Gingivitis doesn’t directly cause headaches in the way a bump on the head does, but inflamed gums can trigger or worsen headaches through several indirect pathways. The connection is strong enough that a 2023 systematic review found seven out of eight clinical studies showed an association between gum disease and chronic migraines. If you’re dealing with both sore gums and recurring headaches, the two may not be a coincidence.
How Gum Inflammation Reaches Your Head
Your gums and much of your head share the same nerve highway: the trigeminal nerve. This large cranial nerve has three branches that cover your face, scalp, forehead, jaw, teeth, and gums. The middle branch supplies sensation to your cheek, upper jaw, upper teeth and gums, and the side of your nose. The lower branch covers your lower jaw, lower teeth and gums, and bottom lip. The upper branch reaches your scalp and forehead.
Because these branches overlap so extensively, pain signals from inflamed gums can radiate outward along the nerve and be felt in areas far from the source. This is called referred pain, and it’s the most straightforward explanation for why gum problems produce head pain. Irritation in one branch of the trigeminal nerve can sensitize nearby branches, lowering the threshold for pain across your entire face and head.
The Inflammation Connection to Migraines
Beyond nerve signaling, gingivitis creates chronic low-grade inflammation that releases inflammatory molecules into your bloodstream. These same molecules are involved in triggering and sustaining migraines. A systematic review published in the journal Head & Face Medicine analyzed studies covering nearly 1,400 patients and found that people with chronic migraines were roughly twice as likely to have periodontal disease compared to people without migraines: 58.8% versus 30.8%. Even among migraine sufferers, those with more frequent episodes had higher rates of gum disease (53.9%) than those with less frequent migraines (44.6%).
A 2025 study from Frontiers in Pain Research reinforced this pattern. Among women with chronic pain conditions, 58% of those who met migraine criteria fell into the lowest two categories for oral health, while only 21% of migraine sufferers had good oral health scores. The relationship also works in reverse: treating oral problems like infected tooth roots has been shown to reduce migraine severity, which suggests the mouth is actively contributing to the headache rather than just coincidentally co-existing with it.
Jaw Tension and Grinding
There’s a less obvious route from gum pain to headaches that runs through your jaw muscles. When your gums are sore, you may unconsciously change how you chew, clench your teeth, or grind at night. These habits put strain on the temporomandibular joint (TMJ), the hinge connecting your jawbone to your skull on each side of your head.

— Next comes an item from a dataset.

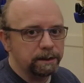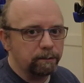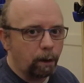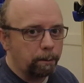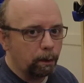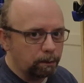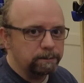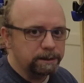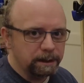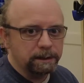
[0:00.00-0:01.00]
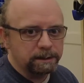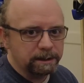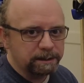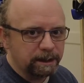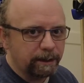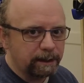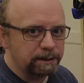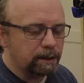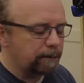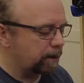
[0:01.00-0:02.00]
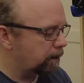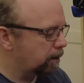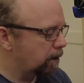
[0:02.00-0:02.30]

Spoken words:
robot to directly drive it.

TMJ disorders list headache as a primary symptom.
Teeth clenching and grinding, known as bruxism, create persistent tension in the muscles of your temples, jaw, and the sides of your head. This tension produces dull, pressing headaches that often feel like a band tightening around your skull. If gum pain is making you favor one side of your mouth or clench without realizing it, particularly during sleep, this muscle tension can become a daily source of head pain. Stress compounds the problem, since both bruxism and gingivitis tend to worsen during periods of high stress.
When It’s More Than Gingivitis
Gingivitis is the mildest form of gum disease, limited to swelling and bleeding at the gumline. If left untreated, it can progress to periodontitis, where infection spreads deeper into the bone and tissue supporting your teeth. The deeper the infection, the stronger the inflammatory response and the more likely it is to produce systemic symptoms including headaches.
A tooth abscess represents an even more direct cause of head pain. An abscess produces severe, constant, throbbing pain that can spread to your jawbone, neck, or ear. It often comes with fever, facial swelling, and sensitivity to hot and cold. Unlike the low-level ache that gingivitis might contribute to, abscess pain is intense and unmistakable. If your headache is accompanied by a throbbing toothache, swollen lymph nodes under your jaw, or a fever, that points to something more serious than gingivitis and needs prompt dental treatment.
Why Treating Your Gums May Help Your Head
The practical takeaway from the research is that addressing gum health can reduce headache frequency for some people. Studies included in the 2023 systematic review noted that dental treatment for oral infections alleviated migraine symptoms. This makes biological sense: removing the source of chronic inflammation removes one of the triggers feeding the headache cycle.
For gingivitis specifically, the fix is usually straightforward. Professional cleaning to remove plaque and tartar buildup, followed by consistent brushing and flossing at home, resolves most cases within a few weeks. If you’ve been experiencing both bleeding gums and headaches that don’t have another clear explanation, improving your oral hygiene is a low-risk intervention that may address both problems simultaneously.
Gum disease also has well-documented links to heart disease, diabetes complications, respiratory infections, and even certain cancers, according to the American Academy of Periodontology. The inflammatory molecules that travel from diseased gums to the rest of your body don’t limit themselves to one destination. Headaches may be the symptom that gets your attention, but the systemic effects of untreated gum disease extend well beyond your head.